Avante, an Orlando-based company that manages 12 skilled nursing facilities and two assisted living facilities in Florida, reported nine COVID-related deaths — seven at its Boca Raton facility and one at its Lake Worth location and one at its Orlando facility. But as of late July, not a single resident in any of its other facilities had died from COVID.

Kimberly Biegasiewicz, vice president of clinical services for Avante, credits strong state leadership by Mayhew and DeSantis. She also says her company’s “prudent system” of planning and communication made a difference. “We had our facilities on a daily call since February, seven days a week, with our facility administrators and directors of nursing requiring updates on status as far as residents (symptoms), staff call outs and supplies — to the point that administrators were counting every piece of (PPE) supply in their facility,” Biegasiewicz says.

When facilities ran short, she says, the corporate office would send supplies over. The company also made sure it could separate residents who were sick from those who were well. Today, the company is helping to manage a COVIDonly isolation facility in Miami and created COVID-19 dedicated isolation units at its facilities in Boca Raton, Melbourne and Orlando.

But when facilities failed to keep the virus out, the toll often was horrendous. In June, Hialeah Nursing and Rehabilitation Center, a 276-bed facility just a few miles from Hialeah Hospital, reported a spike in cases — 169 residents and 72 staff tested positive for COVID. By July, 52 residents had died from COVID.

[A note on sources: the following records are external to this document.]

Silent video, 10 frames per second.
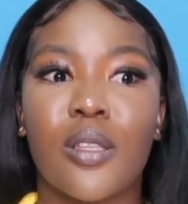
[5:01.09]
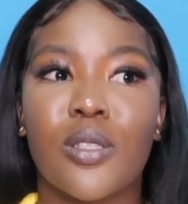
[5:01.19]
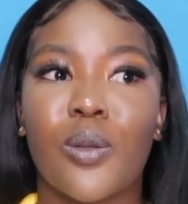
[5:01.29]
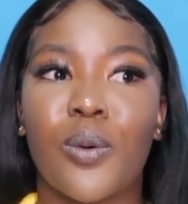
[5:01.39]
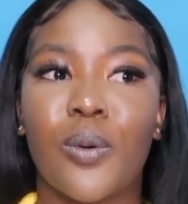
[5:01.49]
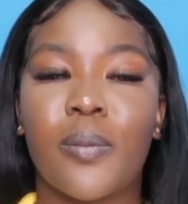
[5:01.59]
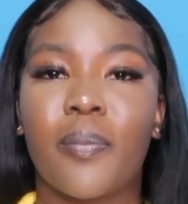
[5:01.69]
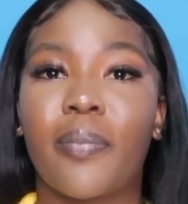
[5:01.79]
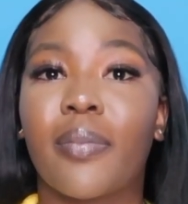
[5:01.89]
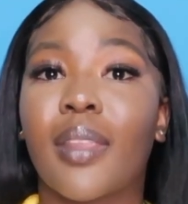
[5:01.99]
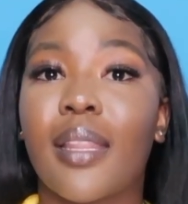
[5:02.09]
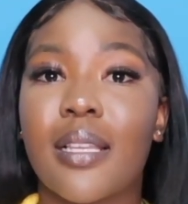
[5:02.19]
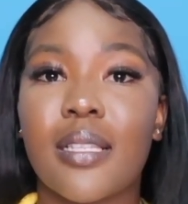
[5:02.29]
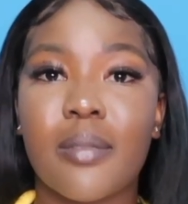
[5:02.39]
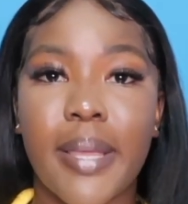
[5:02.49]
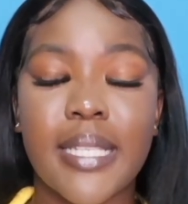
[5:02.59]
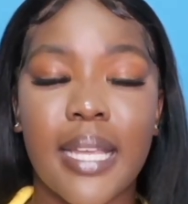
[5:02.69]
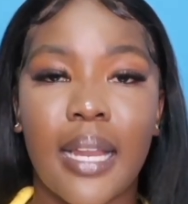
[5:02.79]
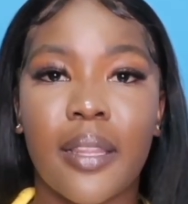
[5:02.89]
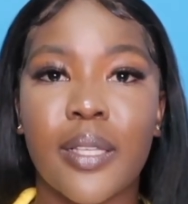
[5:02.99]
So this is
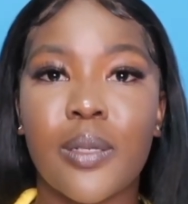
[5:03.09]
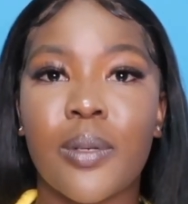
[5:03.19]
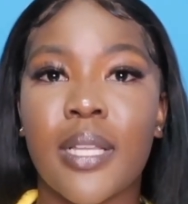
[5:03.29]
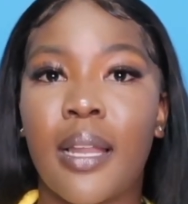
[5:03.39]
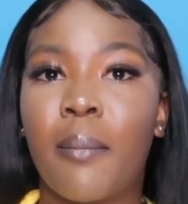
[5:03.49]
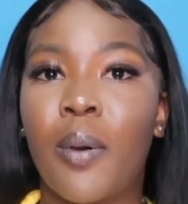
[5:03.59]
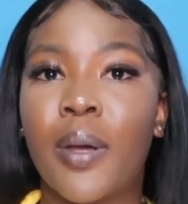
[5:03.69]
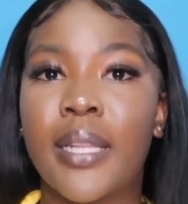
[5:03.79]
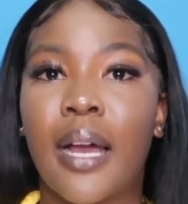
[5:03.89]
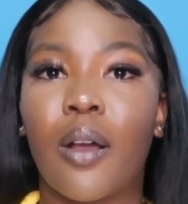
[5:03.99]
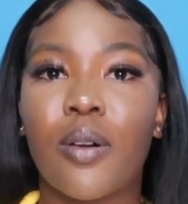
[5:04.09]
basically the total amount that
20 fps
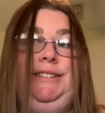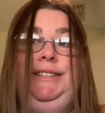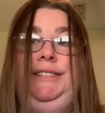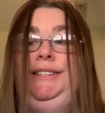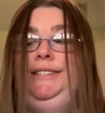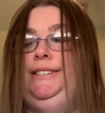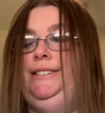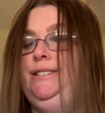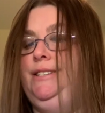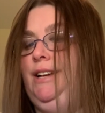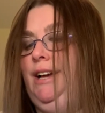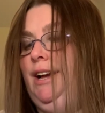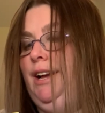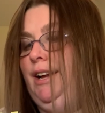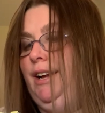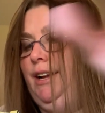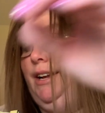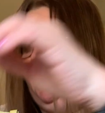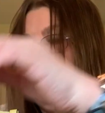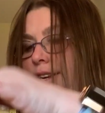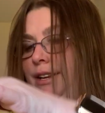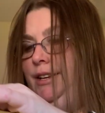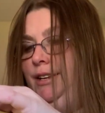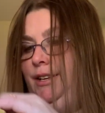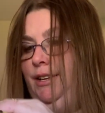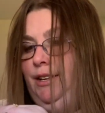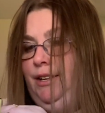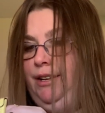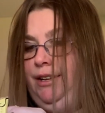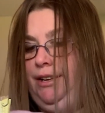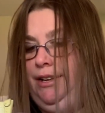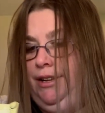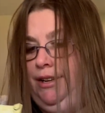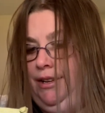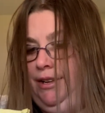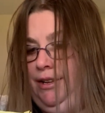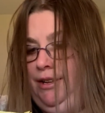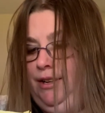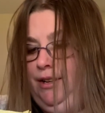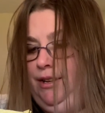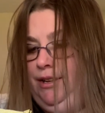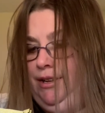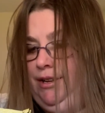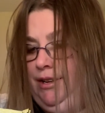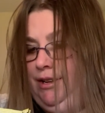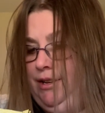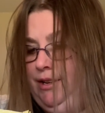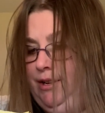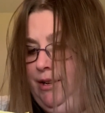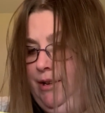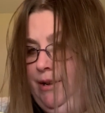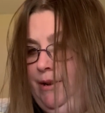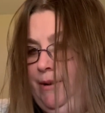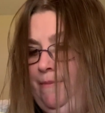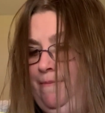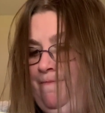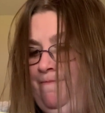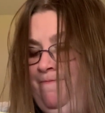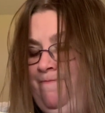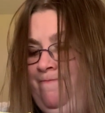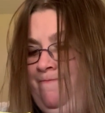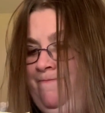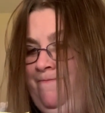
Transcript: to the side. Um,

In Pinellas County, 28 residents at Seminole Pavilion Rehabilitation & Nursing Services died from the virus. Five miles away, at the Gulf Shore Care Center in Pinellas Park, 23 residents and one staff member died — and 10 miles to the east in St. Petersburg, Bon Secours Maria Manor Nursing Care Center reported 21 fatalities. The 72 deaths at thethree facilities made up 16% of the 460 total deaths in Pinellas County.

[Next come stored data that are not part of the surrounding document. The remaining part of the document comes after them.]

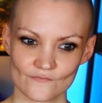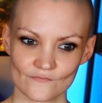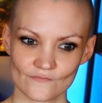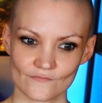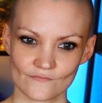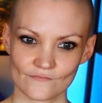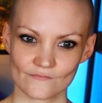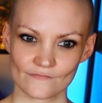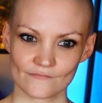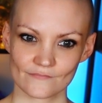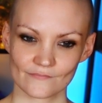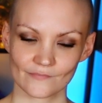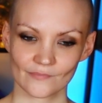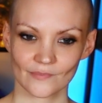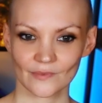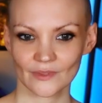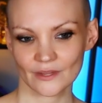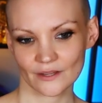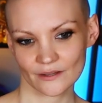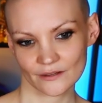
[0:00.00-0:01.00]

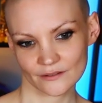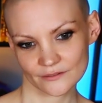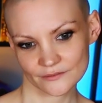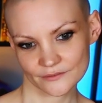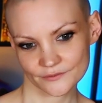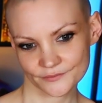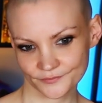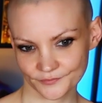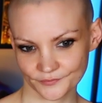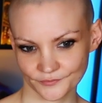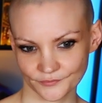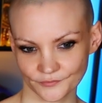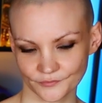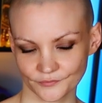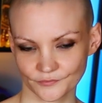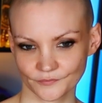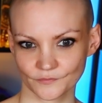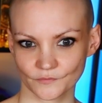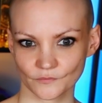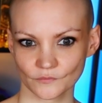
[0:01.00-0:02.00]

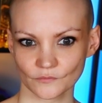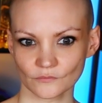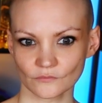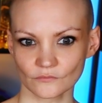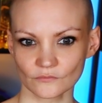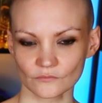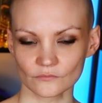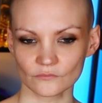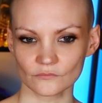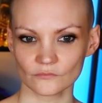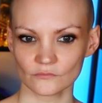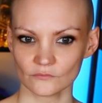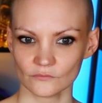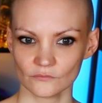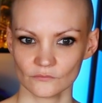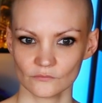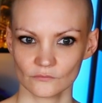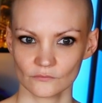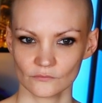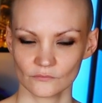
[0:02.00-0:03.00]

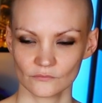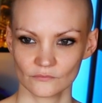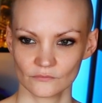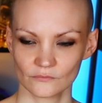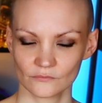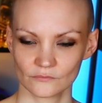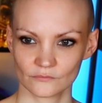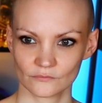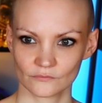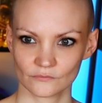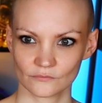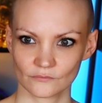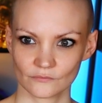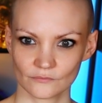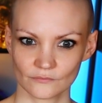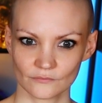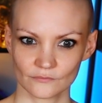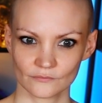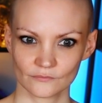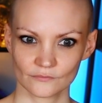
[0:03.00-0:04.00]

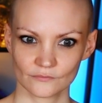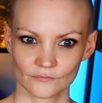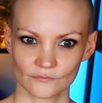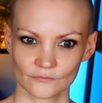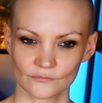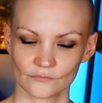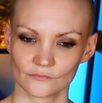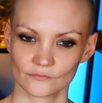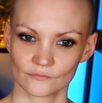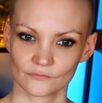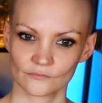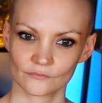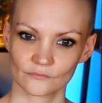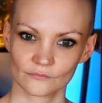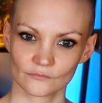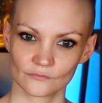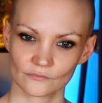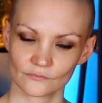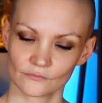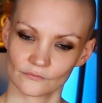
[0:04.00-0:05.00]

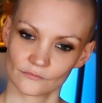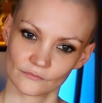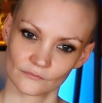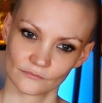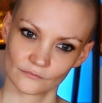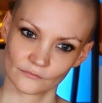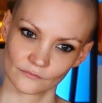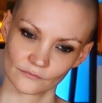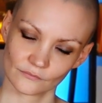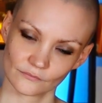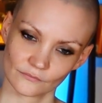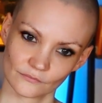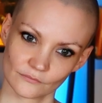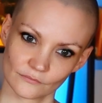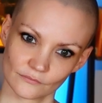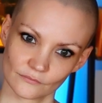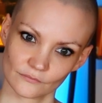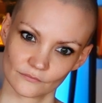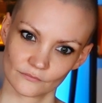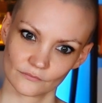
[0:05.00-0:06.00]

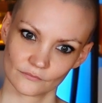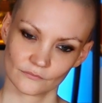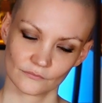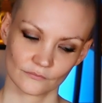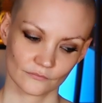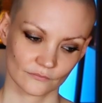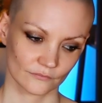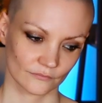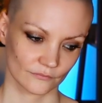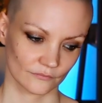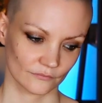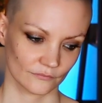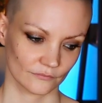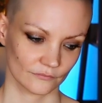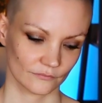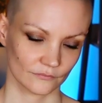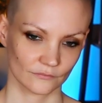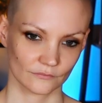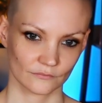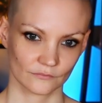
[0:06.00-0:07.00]

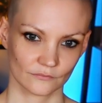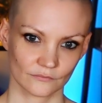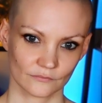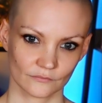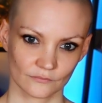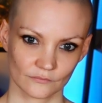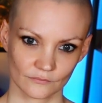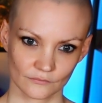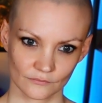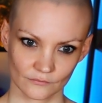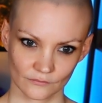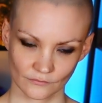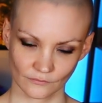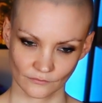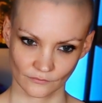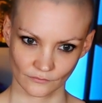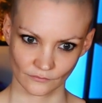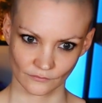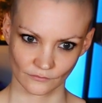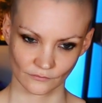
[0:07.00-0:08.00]
(silent)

As of Aug. 4, at least 3,155 residents of Florida long-term care facilities had died from the virus — accounting for about 45% of the state’s deaths so far, according to data posted by the Florida Department of Health. As of the same date, 11,682 (3.5%) residents and staff tested positive for the virus, up 130% from one month earlier.

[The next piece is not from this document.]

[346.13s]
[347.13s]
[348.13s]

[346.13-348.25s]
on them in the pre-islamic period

FLORIDA TREND’S examination of available data indicates little linkage between how well a facility had performed on state and federal inspections and the likelihood that it would experience an outbreak of COVID-19. Of the 30 facilities with the greatest number of fatalities, 15 are on the state’s Nursing Home Watch List, and 15 are not. The state's watch list tracks facilities that are operating under bankruptcy protection or have been on a “conditional” licensing status during the past 30 months based on inspection results.

There’s even less of a link when looking at federal ratings data: Of the 30 hardest hit facilities, only 10 scored “below average” or “much below average” on CMS’ quality rating system, which rates facilities in terms of health inspections, staffing and other quality measures. The Hialeah Nursing and Rehabilitation Center — which tops the list of elder care facilities with deadly outbreaks — had earned a three-star “average” rating on health inspections and an overall “above average,” four-star rating from CMS.